インテリアは、北欧デザインらしいシンプルで構成されている。シートは2/3/2配列の3列。最上級グレードはファインナッパレザーを装着する。豪華だ。前席はシートヒーター、ベンチレーション機能、リラクゼーション機能を持つ。

ガラスルーフはエレクトロクロミックルーフと呼ばれるもので、電気を通すとガラス自体をシェイドにすることができる。しかもUVカット付き。これは物理的シェイドがないので、ヘッドクリアランスを広く取れる。

カーゴは3列目シートが2分割式なので使い勝手はいい。シートの折りたたみは電動式なので楽だしチカラも使わない。カーゴ外側からボタンひとつでOK。ボルボらしくスペース効率は高い。
乗り心地の良さは特筆すべきレベルにある

走りに関してはとても自然なフィーリングが際立った。BEV開発を長年行ってきた経験から、セッティングは上手い。内燃機関のような走りだしながら、アクセルを踏み込めばBEVらしい加速を体感させてくれる。ガソリンエンジンとBEVのいいとこ取りだ。
BEVの優位性は他にもある。LOW/HIGH/OFF/AUTOの4段階から選ぶワンペダルドライブ機構が搭載されている。ブレーキを踏むことなく、アクセル操作だけで車両を減速から停止まで持っていけるシステムだ。ワンペダルを強くする(HIGHにする)と回生ブレーキが強まる。

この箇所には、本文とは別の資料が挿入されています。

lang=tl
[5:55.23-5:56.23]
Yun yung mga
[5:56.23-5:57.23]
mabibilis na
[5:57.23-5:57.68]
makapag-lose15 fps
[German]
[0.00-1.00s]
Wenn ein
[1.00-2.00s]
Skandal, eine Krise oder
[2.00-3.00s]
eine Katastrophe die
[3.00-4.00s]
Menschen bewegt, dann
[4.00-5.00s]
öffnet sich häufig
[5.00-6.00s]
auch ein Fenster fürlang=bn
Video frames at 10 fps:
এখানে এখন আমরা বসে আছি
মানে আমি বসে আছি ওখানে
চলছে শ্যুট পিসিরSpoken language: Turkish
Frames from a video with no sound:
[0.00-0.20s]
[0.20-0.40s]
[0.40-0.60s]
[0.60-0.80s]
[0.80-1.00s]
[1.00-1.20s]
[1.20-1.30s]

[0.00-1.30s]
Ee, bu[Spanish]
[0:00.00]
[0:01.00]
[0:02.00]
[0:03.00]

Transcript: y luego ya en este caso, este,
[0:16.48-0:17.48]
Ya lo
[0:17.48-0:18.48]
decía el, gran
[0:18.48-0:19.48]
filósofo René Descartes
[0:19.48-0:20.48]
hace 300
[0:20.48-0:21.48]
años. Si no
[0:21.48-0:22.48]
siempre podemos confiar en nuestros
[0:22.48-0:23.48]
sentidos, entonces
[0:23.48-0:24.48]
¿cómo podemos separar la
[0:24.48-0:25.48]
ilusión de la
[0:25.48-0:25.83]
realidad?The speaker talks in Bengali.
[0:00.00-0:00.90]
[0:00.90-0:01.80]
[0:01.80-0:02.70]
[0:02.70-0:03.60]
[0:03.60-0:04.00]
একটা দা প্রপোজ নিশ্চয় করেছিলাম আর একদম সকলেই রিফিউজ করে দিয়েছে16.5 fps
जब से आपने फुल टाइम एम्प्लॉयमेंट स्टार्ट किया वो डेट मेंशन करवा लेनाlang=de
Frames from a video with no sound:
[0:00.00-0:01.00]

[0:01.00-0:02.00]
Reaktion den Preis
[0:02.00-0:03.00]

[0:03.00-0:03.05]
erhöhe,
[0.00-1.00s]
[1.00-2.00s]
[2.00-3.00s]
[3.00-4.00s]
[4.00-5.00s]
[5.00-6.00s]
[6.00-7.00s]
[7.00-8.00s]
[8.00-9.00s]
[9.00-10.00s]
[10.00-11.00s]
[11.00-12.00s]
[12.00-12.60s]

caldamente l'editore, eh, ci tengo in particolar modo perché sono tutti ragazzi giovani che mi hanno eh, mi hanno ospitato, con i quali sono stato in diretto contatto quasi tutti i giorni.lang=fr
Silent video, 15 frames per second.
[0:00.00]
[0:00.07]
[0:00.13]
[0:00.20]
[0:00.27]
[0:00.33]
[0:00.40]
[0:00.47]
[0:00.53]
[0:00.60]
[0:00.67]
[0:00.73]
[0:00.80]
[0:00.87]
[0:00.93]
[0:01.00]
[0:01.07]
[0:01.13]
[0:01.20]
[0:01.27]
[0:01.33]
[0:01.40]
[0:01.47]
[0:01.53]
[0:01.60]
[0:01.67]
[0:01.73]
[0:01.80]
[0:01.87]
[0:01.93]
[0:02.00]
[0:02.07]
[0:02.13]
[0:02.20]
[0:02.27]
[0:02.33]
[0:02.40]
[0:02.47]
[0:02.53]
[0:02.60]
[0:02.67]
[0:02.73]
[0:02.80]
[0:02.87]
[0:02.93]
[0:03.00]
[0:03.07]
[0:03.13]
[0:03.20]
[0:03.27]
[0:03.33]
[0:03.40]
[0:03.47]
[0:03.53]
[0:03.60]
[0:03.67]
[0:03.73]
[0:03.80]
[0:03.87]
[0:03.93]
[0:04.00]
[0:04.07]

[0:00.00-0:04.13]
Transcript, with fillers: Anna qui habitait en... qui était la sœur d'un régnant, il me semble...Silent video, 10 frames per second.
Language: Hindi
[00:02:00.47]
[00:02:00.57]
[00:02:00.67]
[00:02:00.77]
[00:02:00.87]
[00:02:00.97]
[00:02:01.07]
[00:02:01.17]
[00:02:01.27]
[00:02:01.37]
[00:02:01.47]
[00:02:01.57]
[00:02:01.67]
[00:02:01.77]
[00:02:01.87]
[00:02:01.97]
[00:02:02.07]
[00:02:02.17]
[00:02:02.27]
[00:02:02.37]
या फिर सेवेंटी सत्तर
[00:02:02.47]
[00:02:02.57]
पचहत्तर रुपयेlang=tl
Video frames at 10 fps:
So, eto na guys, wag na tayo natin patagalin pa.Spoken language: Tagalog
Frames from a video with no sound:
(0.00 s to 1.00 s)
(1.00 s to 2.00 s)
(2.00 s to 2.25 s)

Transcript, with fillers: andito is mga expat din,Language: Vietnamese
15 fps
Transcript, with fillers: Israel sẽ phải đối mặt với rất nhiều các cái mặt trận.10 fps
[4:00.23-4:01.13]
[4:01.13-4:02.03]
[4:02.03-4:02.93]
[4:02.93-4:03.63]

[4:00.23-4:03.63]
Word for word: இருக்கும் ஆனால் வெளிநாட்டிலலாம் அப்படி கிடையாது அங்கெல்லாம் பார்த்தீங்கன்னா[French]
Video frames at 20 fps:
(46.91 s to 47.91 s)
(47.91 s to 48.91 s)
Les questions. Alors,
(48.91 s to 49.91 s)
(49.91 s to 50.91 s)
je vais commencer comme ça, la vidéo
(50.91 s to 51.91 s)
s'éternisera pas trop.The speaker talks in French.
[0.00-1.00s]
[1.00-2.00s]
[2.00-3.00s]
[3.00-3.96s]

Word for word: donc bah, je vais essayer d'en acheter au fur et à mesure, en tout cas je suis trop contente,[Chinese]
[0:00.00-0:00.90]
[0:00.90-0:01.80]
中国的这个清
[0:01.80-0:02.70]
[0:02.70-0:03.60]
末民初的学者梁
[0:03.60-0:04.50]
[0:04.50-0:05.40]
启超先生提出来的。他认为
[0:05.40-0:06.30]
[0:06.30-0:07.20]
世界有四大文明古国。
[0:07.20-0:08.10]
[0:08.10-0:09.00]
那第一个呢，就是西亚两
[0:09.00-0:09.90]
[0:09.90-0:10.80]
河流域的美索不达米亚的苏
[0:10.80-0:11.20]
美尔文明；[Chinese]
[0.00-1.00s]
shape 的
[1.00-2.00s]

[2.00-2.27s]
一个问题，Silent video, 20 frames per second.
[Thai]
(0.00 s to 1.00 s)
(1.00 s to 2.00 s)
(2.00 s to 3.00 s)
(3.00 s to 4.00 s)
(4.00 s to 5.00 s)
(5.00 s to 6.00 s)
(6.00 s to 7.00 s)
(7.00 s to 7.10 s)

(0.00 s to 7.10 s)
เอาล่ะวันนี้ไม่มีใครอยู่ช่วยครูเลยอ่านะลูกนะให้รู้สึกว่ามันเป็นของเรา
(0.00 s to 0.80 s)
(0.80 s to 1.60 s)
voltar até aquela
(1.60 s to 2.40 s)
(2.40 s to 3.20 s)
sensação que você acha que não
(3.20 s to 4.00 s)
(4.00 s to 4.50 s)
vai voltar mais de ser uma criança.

今回は乗り心地の良さにも注目したい。試乗車は22インチというロープロファイルタイヤながら路面からの入力は抑えられ、快適で上質な乗り味を提供してくれた。これは明らかにデュアルチャンバー式エアサスペンションの恩恵に他ならない。XC90のシングルチャンバーよりも細かい調整が可能で、さらに言えばセルフレベリング機能と速度に応じた車高調整を行える。細かい調整がエアサスの入力に対する不自然な硬さを和らげるのだ。
実用的な大型電気SUVとして魅力的

以上がEX90の概要とインプレッション。実用的なラージサイズBEVであることがわかる。今テスラにこのクラスがないだけに存在は目立ちそうだ。ボルボらしい北欧デザインを含めBEVを探している人にはかなり魅力的であることは間違いない。